THE PROBLEM: Start to finish, print the data below exactly, without the images.

(Collected data)

%%

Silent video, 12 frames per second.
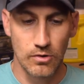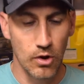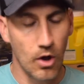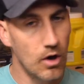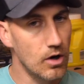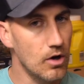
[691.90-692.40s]

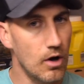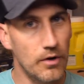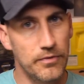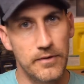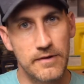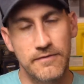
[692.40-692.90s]
log
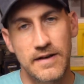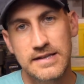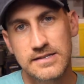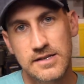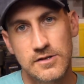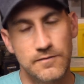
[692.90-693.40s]
all three
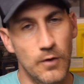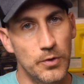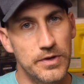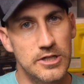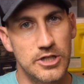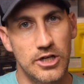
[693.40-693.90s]
phases,
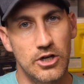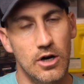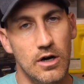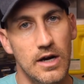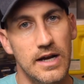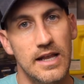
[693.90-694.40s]
voltage and
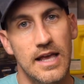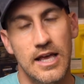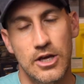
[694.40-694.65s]
current.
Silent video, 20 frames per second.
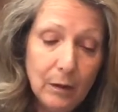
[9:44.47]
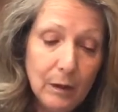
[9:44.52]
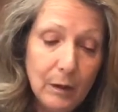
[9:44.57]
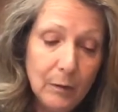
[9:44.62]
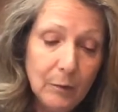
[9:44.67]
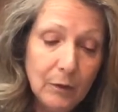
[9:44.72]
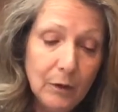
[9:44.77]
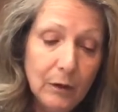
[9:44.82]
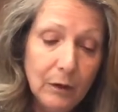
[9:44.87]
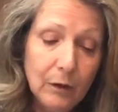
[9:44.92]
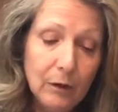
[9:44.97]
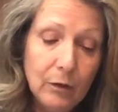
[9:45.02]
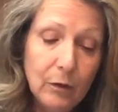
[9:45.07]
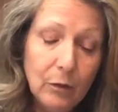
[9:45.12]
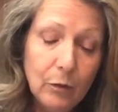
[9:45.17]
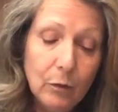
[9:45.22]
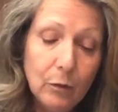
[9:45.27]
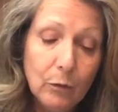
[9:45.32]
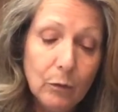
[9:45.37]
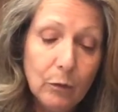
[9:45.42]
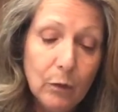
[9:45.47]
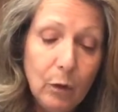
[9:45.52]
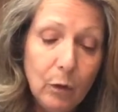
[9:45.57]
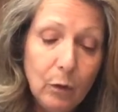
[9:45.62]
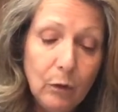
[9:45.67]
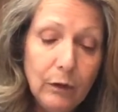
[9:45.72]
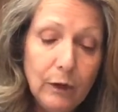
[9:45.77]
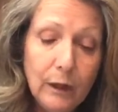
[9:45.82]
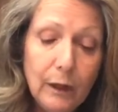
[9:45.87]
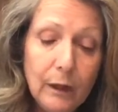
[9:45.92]
I'm going to
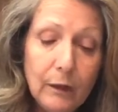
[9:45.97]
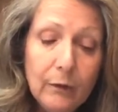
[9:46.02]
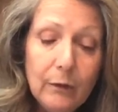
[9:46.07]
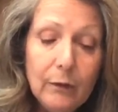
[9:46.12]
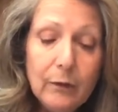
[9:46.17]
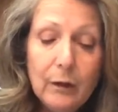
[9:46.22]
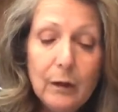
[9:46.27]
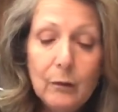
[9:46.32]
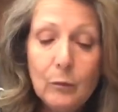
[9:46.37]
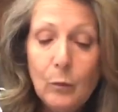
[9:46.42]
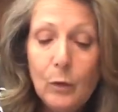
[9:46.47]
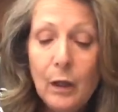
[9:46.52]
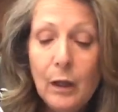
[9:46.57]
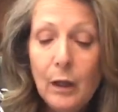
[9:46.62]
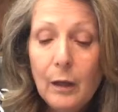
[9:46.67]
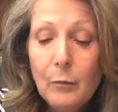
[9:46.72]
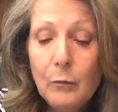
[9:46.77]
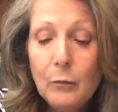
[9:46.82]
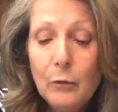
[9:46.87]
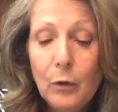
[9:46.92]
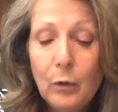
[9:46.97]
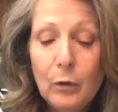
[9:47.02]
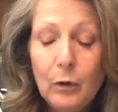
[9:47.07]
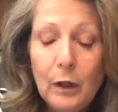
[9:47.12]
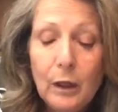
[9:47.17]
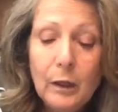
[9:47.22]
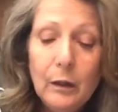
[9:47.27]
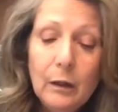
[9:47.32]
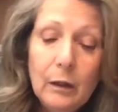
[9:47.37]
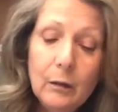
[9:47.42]
roll these, and while I'm
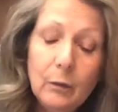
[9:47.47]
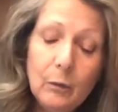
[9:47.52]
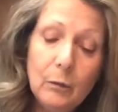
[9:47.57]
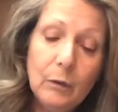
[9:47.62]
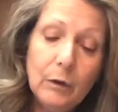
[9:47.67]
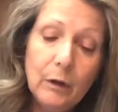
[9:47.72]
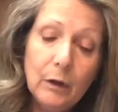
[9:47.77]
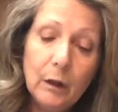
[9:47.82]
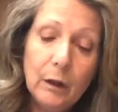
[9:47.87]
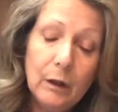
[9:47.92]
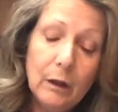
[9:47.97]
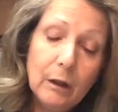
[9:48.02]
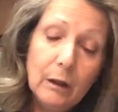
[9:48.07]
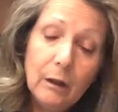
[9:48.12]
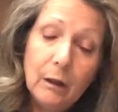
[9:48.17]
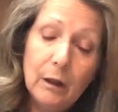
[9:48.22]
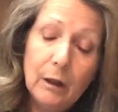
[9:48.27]
rolling, we're going to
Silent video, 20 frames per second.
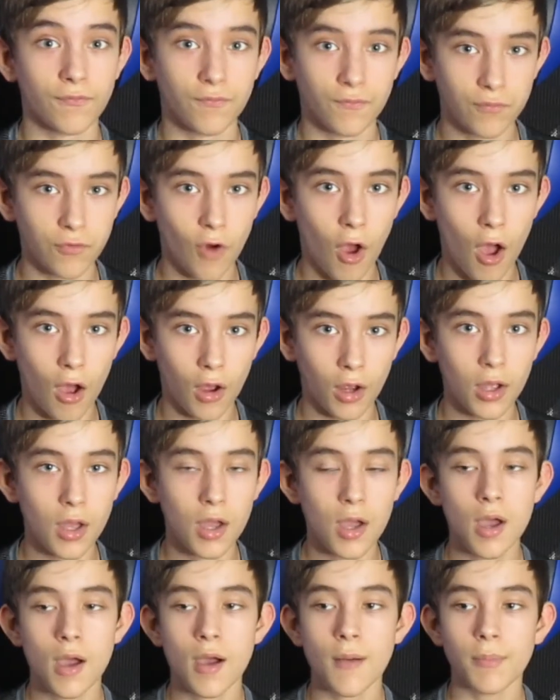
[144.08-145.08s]
wrong,
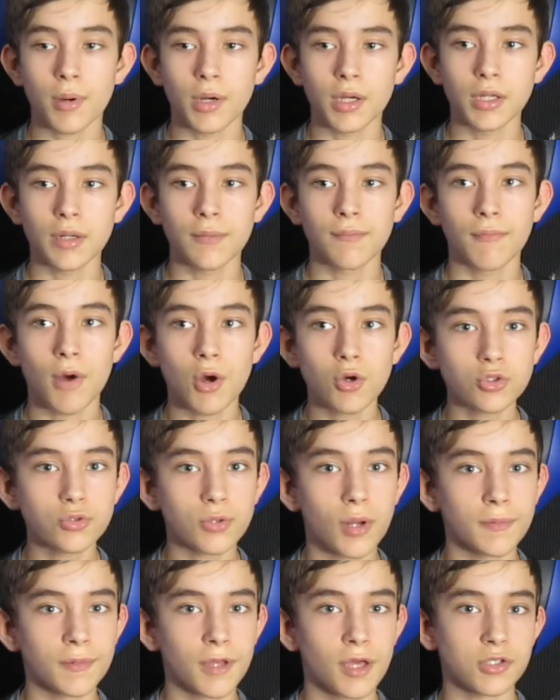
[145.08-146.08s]
but most
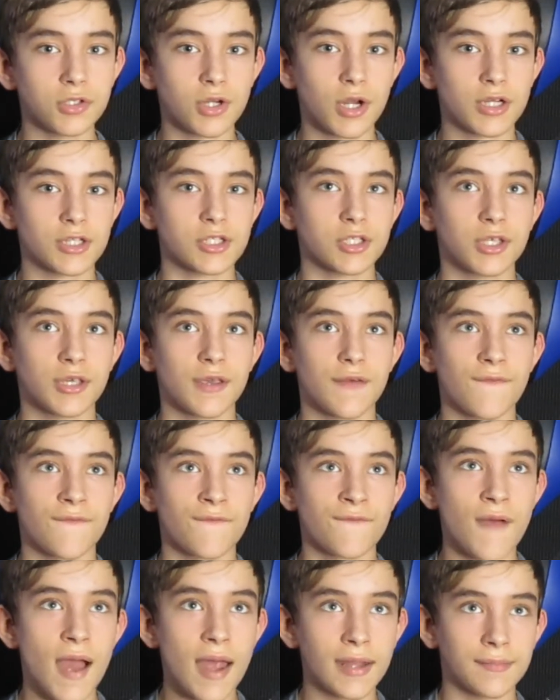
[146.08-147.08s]
reptiles are actually
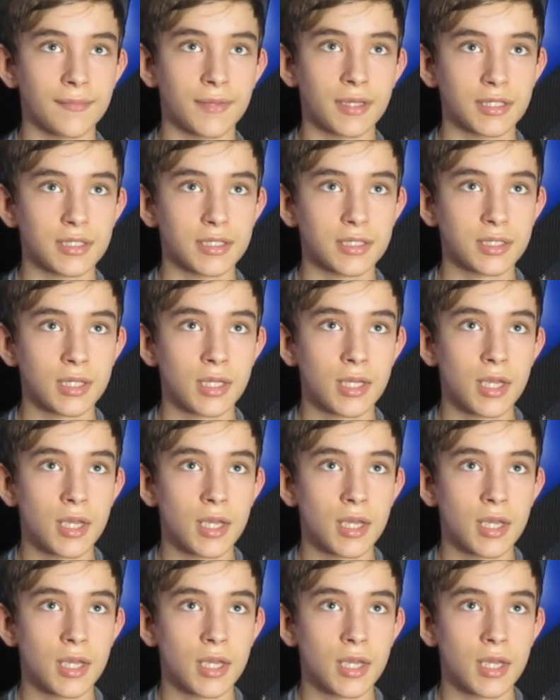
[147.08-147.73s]
venomous.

%%

WORKED SOLUTION:
Silent video, 12 frames per second.
[691.90-692.40s]

[692.40-692.90s]
log
[692.90-693.40s]
all three
[693.40-693.90s]
phases,
[693.90-694.40s]
voltage and
[694.40-694.65s]
current.
Silent video, 20 frames per second.
[9:44.47]
[9:44.52]
[9:44.57]
[9:44.62]
[9:44.67]
[9:44.72]
[9:44.77]
[9:44.82]
[9:44.87]
[9:44.92]
[9:44.97]
[9:45.02]
[9:45.07]
[9:45.12]
[9:45.17]
[9:45.22]
[9:45.27]
[9:45.32]
[9:45.37]
[9:45.42]
[9:45.47]
[9:45.52]
[9:45.57]
[9:45.62]
[9:45.67]
[9:45.72]
[9:45.77]
[9:45.82]
[9:45.87]
[9:45.92]
I'm going to
[9:45.97]
[9:46.02]
[9:46.07]
[9:46.12]
[9:46.17]
[9:46.22]
[9:46.27]
[9:46.32]
[9:46.37]
[9:46.42]
[9:46.47]
[9:46.52]
[9:46.57]
[9:46.62]
[9:46.67]
[9:46.72]
[9:46.77]
[9:46.82]
[9:46.87]
[9:46.92]
[9:46.97]
[9:47.02]
[9:47.07]
[9:47.12]
[9:47.17]
[9:47.22]
[9:47.27]
[9:47.32]
[9:47.37]
[9:47.42]
roll these, and while I'm
[9:47.47]
[9:47.52]
[9:47.57]
[9:47.62]
[9:47.67]
[9:47.72]
[9:47.77]
[9:47.82]
[9:47.87]
[9:47.92]
[9:47.97]
[9:48.02]
[9:48.07]
[9:48.12]
[9:48.17]
[9:48.22]
[9:48.27]
rolling, we're going to
Silent video, 20 frames per second.
[144.08-145.08s]
wrong,
[145.08-146.08s]
but most
[146.08-147.08s]
reptiles are actually
[147.08-147.73s]
venomous.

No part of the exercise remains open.